While of course that agreement is not beyond change and improvement, as has occurred a number of times through successor agreements and with further changes in this Bill, its principles are enduring. Not least of those is the consent principle, which guarantees Northern Ireland’s integral place within this United Kingdom for so long as that is the wish of a majority of those living there—a constitutional position that I, as a Conservative and a unionist, strongly support and on which I will never be neutral.
To strengthen the stability and effective functioning of the devolved institutions established by the 1998 agreement is the core purpose of the Bill before the House. It does so by implementing a number of the commitments made by Her Majesty’s Government in the New Decade, New Approach document of January 2020: extending the period for the appointment of Ministers in the Northern Ireland Executive following an election; enabling Ministers to remain in office and carry out functions for a period after the First and Deputy First Minister have ceased to hold office or following an Assembly election; reforming the use of the petition of concern in the Assembly; and updating the code of conduct for Executive Ministers in accordance with a request from the Northern Ireland Executive and in line with the recommendations around transparency and accountability in New Decade, New Approach.
That document was, of course, arrived at in the weeks immediately following the decisive general election result of December 2019, in which voters in Northern Ireland made very clear their desire to see Stormont return.
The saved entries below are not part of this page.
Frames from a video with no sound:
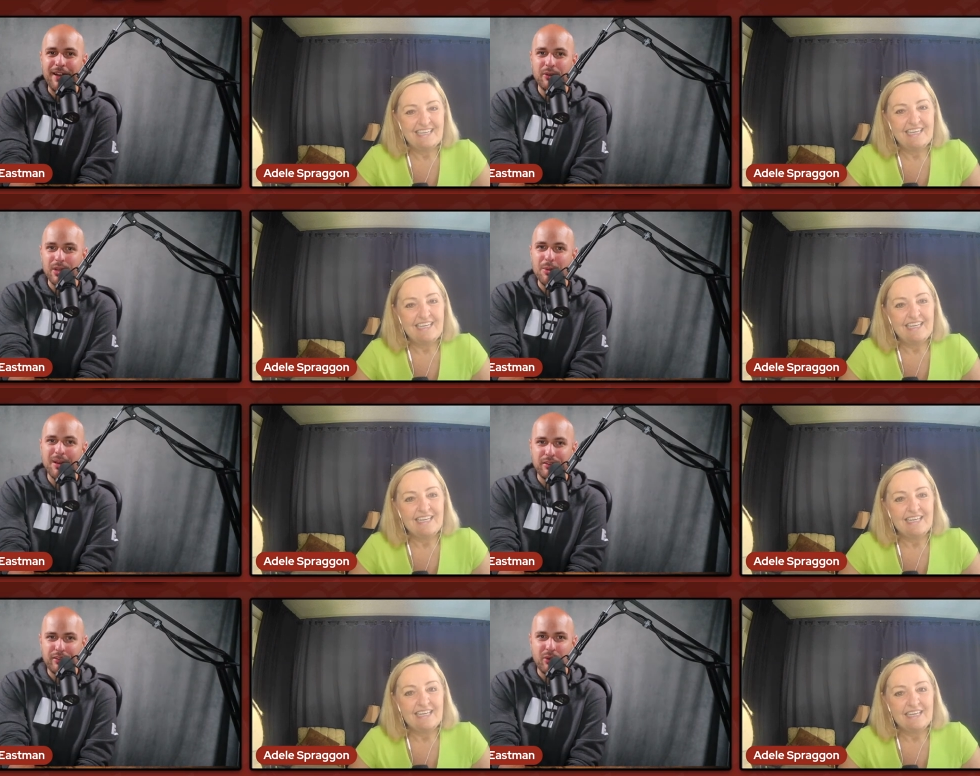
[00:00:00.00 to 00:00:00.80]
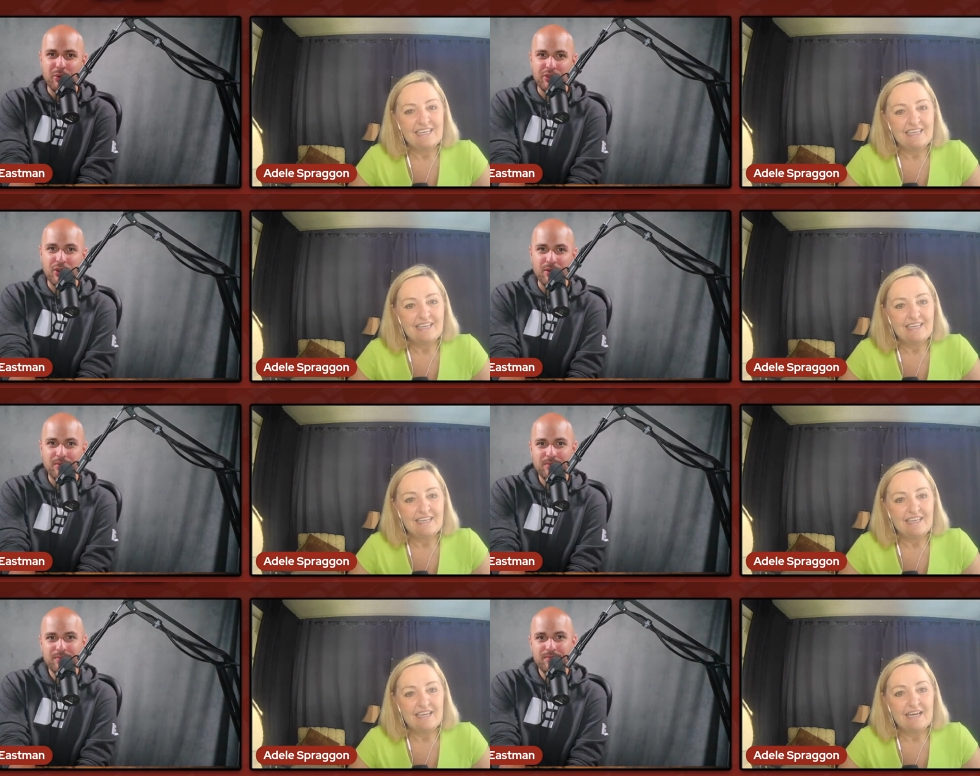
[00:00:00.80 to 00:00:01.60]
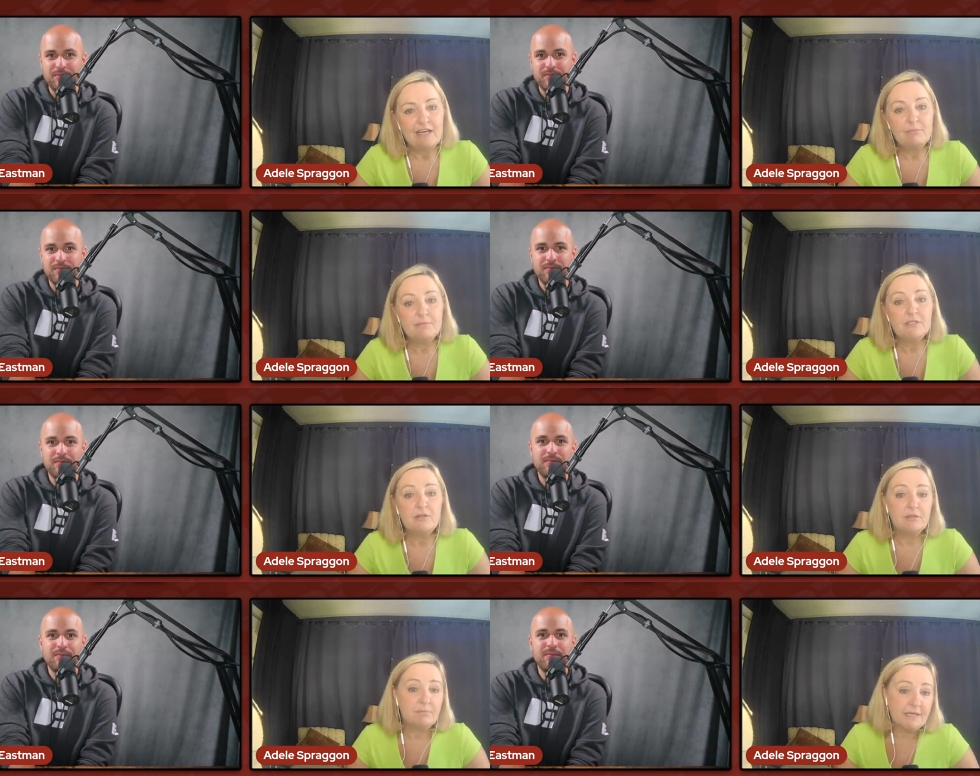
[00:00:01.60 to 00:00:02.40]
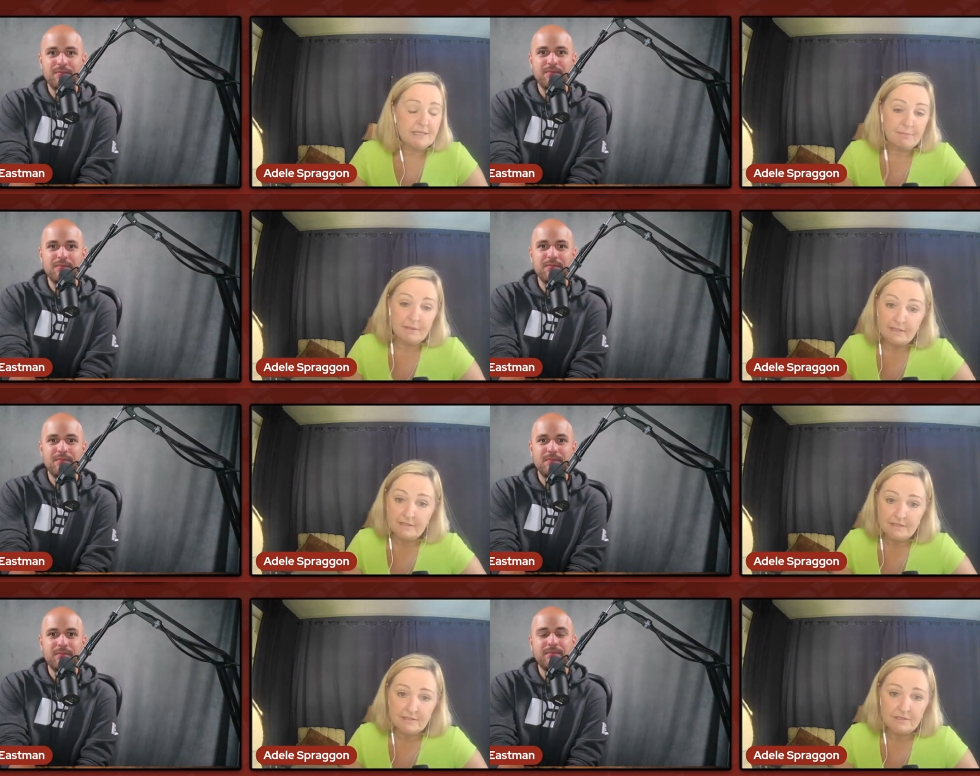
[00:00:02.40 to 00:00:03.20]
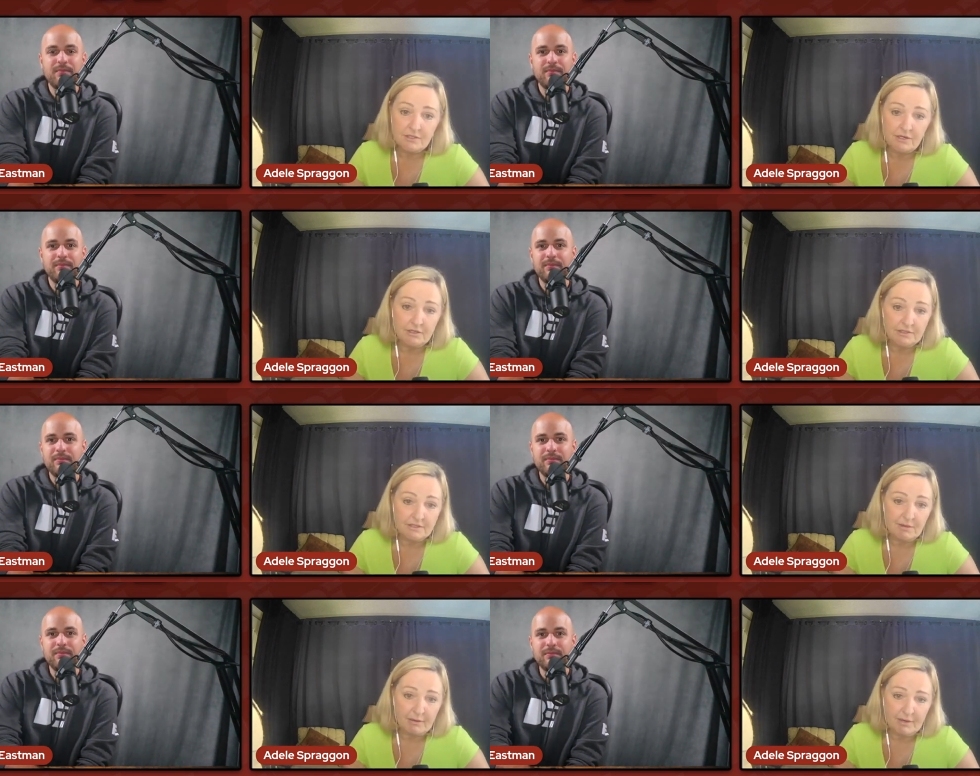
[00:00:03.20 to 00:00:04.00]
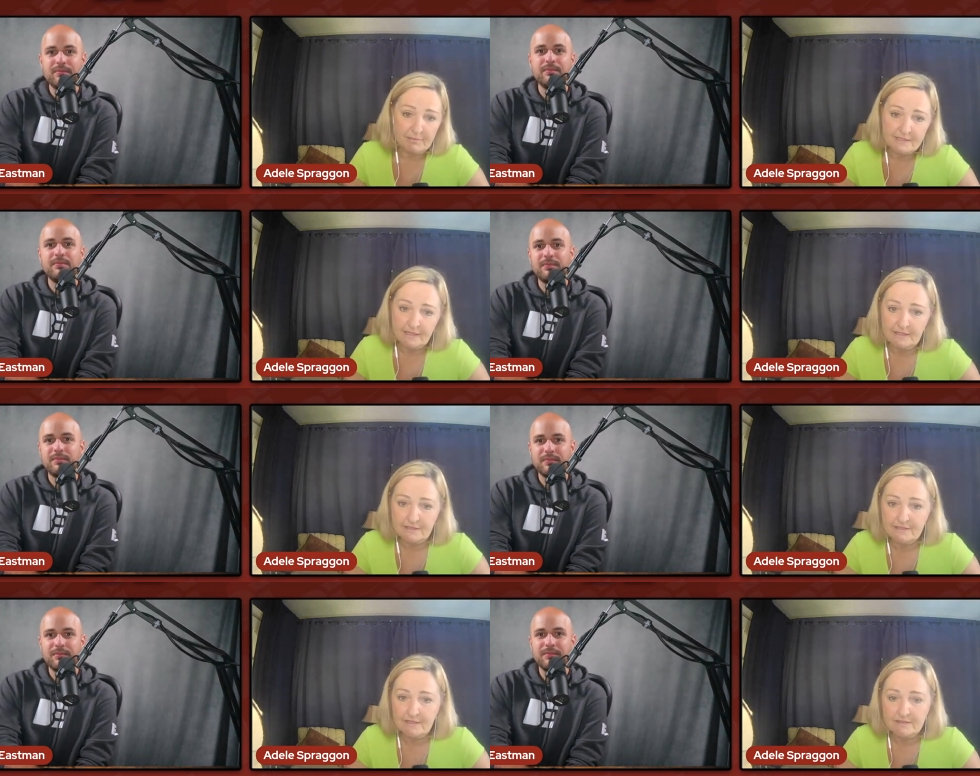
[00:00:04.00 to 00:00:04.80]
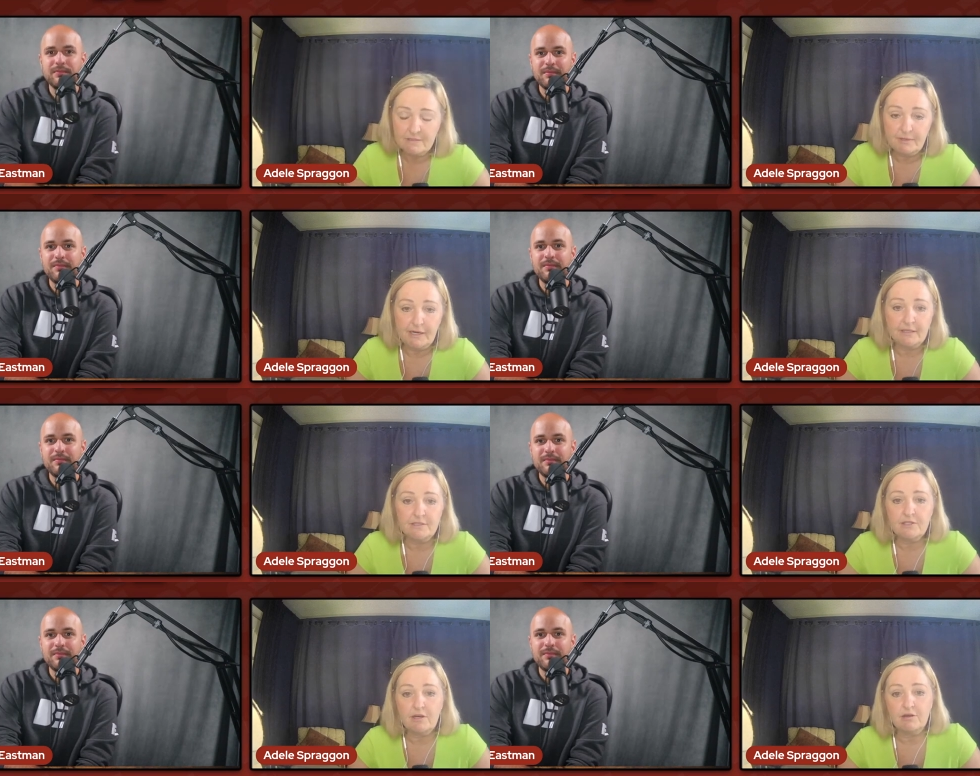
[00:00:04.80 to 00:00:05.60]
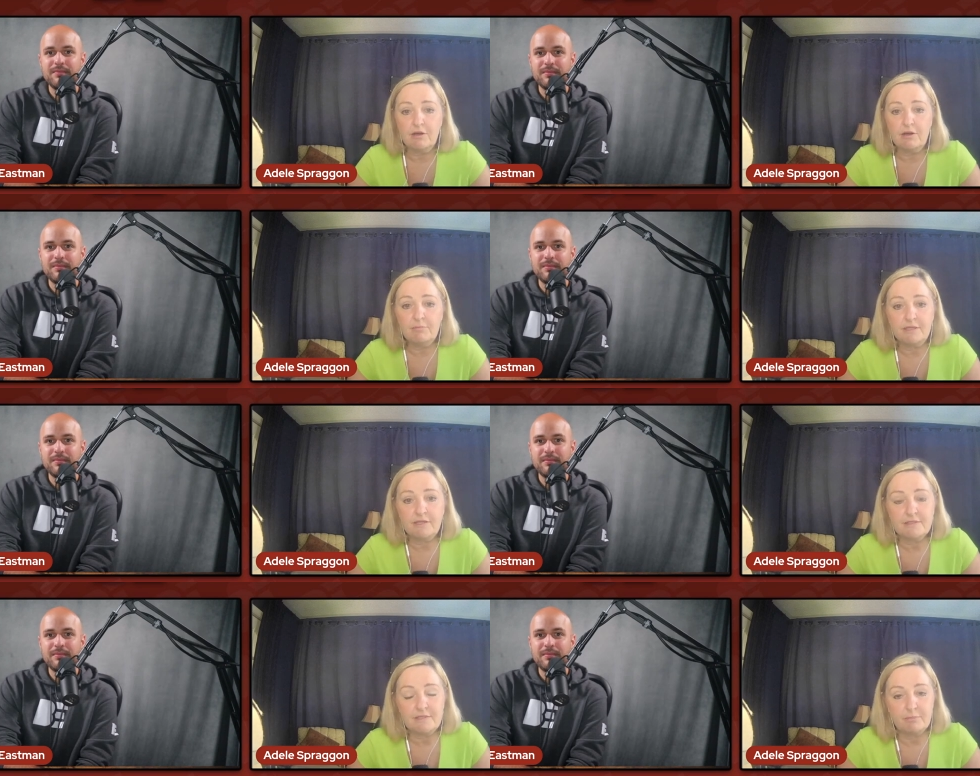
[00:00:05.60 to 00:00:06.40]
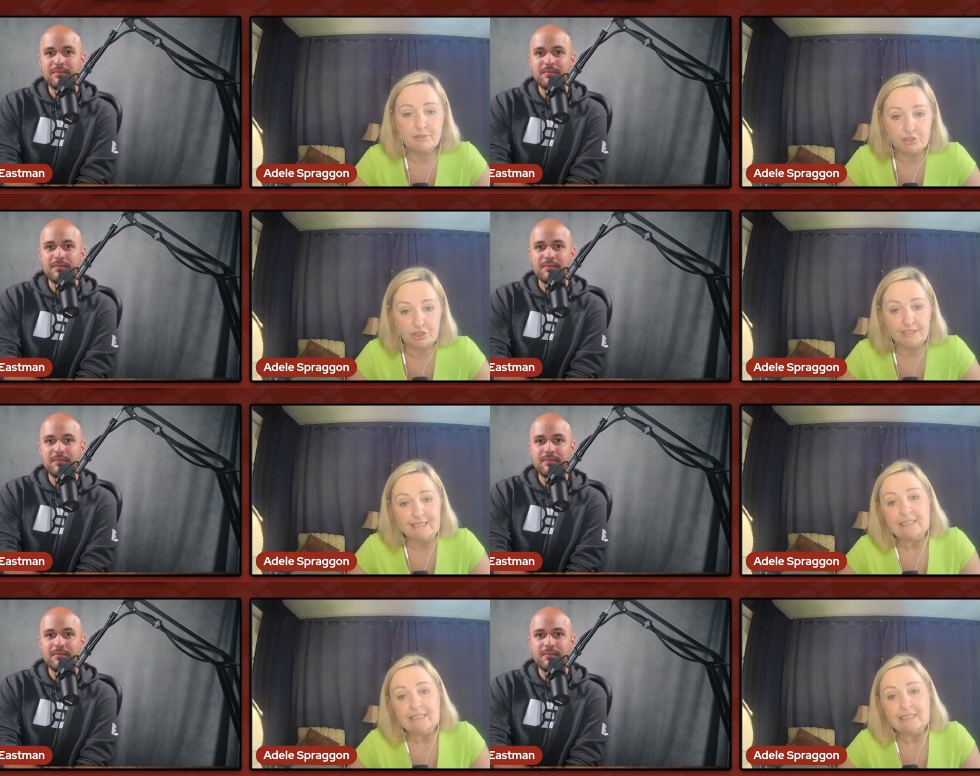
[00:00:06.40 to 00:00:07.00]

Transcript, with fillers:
Speaker 1: you on social?
Speaker 2: Um, so the best place to start is my website, adelespraggon.com, and that's double G,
The document was instrumental in securing the restoration of devolved government in Northern Ireland. Yet the document itself was the product of almost three years of painstaking negotiations under three successive Secretaries of State following the resignation of Martin McGuinness in January 2017 and the subsequent collapse of the institutions. They were three years in which Northern Ireland was effectively left in a state of political limbo, with no functioning Executive or Assembly and with civil servants able to take only limited decisions.
I know from personal experience just how deeply frustrating a period it was, including many late nights, long hours and false starts. Many of the measures in New Decade, New Approach, and subsequently in this Bill, are designed to avoid a repeat of this. As a result, the Bill is fairly narrow in scope, though I appreciate that noble Lords in this House with a vast wealth of experience in Northern Ireland might want to make some broader points that go beyond the confines of the legislation before us.
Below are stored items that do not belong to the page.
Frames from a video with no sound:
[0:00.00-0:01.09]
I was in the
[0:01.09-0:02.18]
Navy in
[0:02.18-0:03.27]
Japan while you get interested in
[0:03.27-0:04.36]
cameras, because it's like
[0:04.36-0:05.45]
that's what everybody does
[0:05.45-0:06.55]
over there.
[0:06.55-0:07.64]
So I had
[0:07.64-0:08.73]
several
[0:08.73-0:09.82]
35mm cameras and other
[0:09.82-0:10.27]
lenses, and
I turn to the clauses of this short Bill. Clause 1 amends Sections 16A and 16B of the Northern Ireland Act 1998 by extending the time available to appoint a First or Deputy First Minister following the resignation of either, or after the first meeting of the Assembly following an election. Currently, the period for ministerial appointments is only seven days after the First or Deputy First Minister ceases to hold office, or 14 days after an Assembly election, after which the Secretary of State is by law bound to set a date for another election within a reasonable timeframe.
The Bill extends the period for filling ministerial offices to a six-week period that is automatically renewed, unless the Assembly resolves otherwise on a cross-community vote, for a maximum of three times up to a total of 24 weeks. This is designed to allow more time for discussions between the parties and to facilitate a resolution of issues and avoid the need to rush headlong into another election. It will also give some parties the opportunity to reflect on whether they wish to be in the Executive at all or, alternatively, to go into opposition.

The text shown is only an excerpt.